How to complete this task: Below are records to repeat exactly; copy them without the pictures.

Data for analysis:

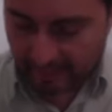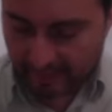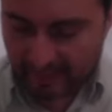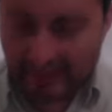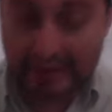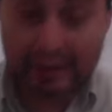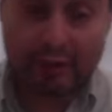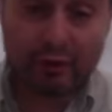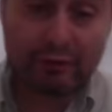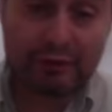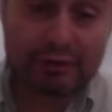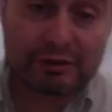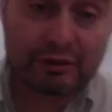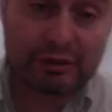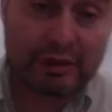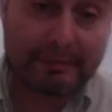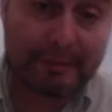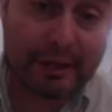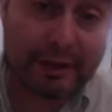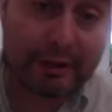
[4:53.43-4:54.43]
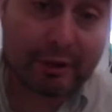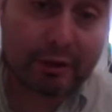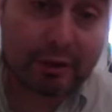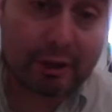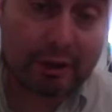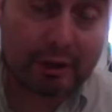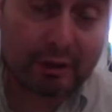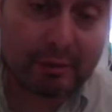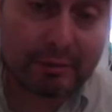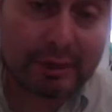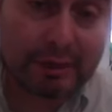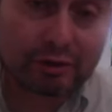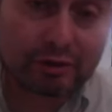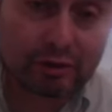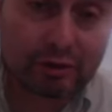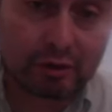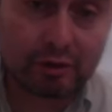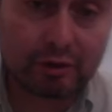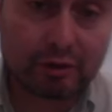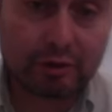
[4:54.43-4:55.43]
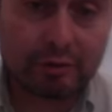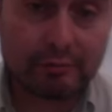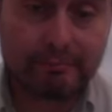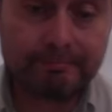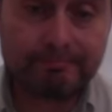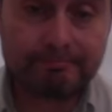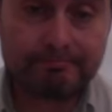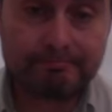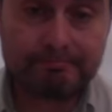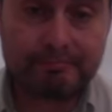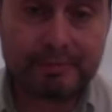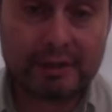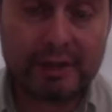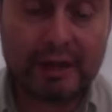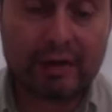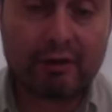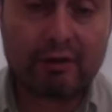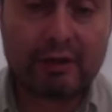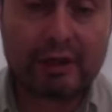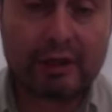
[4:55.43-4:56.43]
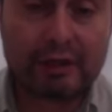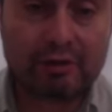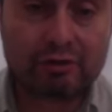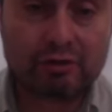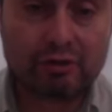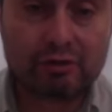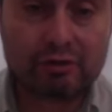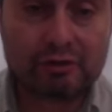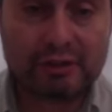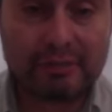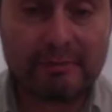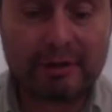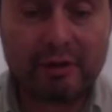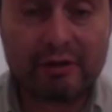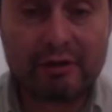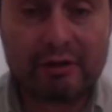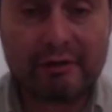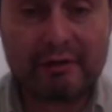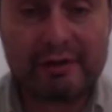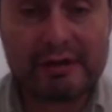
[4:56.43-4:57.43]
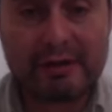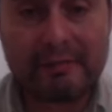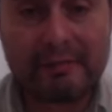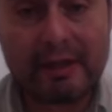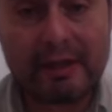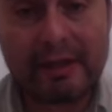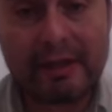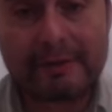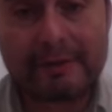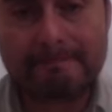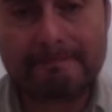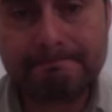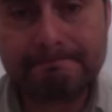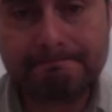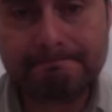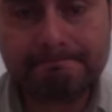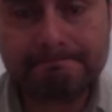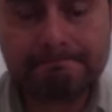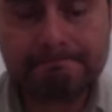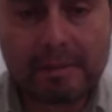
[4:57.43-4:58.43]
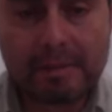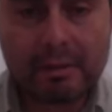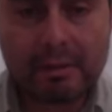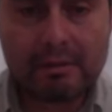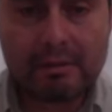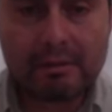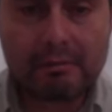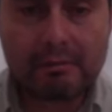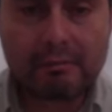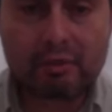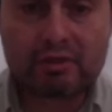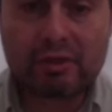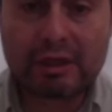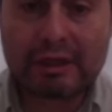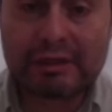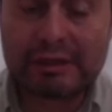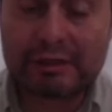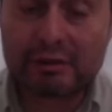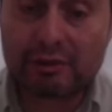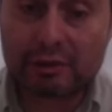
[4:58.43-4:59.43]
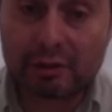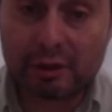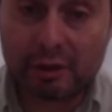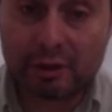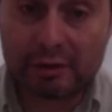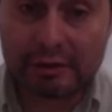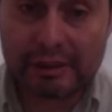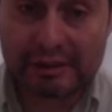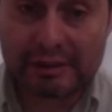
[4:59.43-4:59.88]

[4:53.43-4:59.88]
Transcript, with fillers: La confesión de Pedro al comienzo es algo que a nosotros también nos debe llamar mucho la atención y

The completed task:
[4:53.43-4:54.43]
[4:54.43-4:55.43]
[4:55.43-4:56.43]
[4:56.43-4:57.43]
[4:57.43-4:58.43]
[4:58.43-4:59.43]
[4:59.43-4:59.88]

[4:53.43-4:59.88]
Transcript, with fillers: La confesión de Pedro al comienzo es algo que a nosotros también nos debe llamar mucho la atención y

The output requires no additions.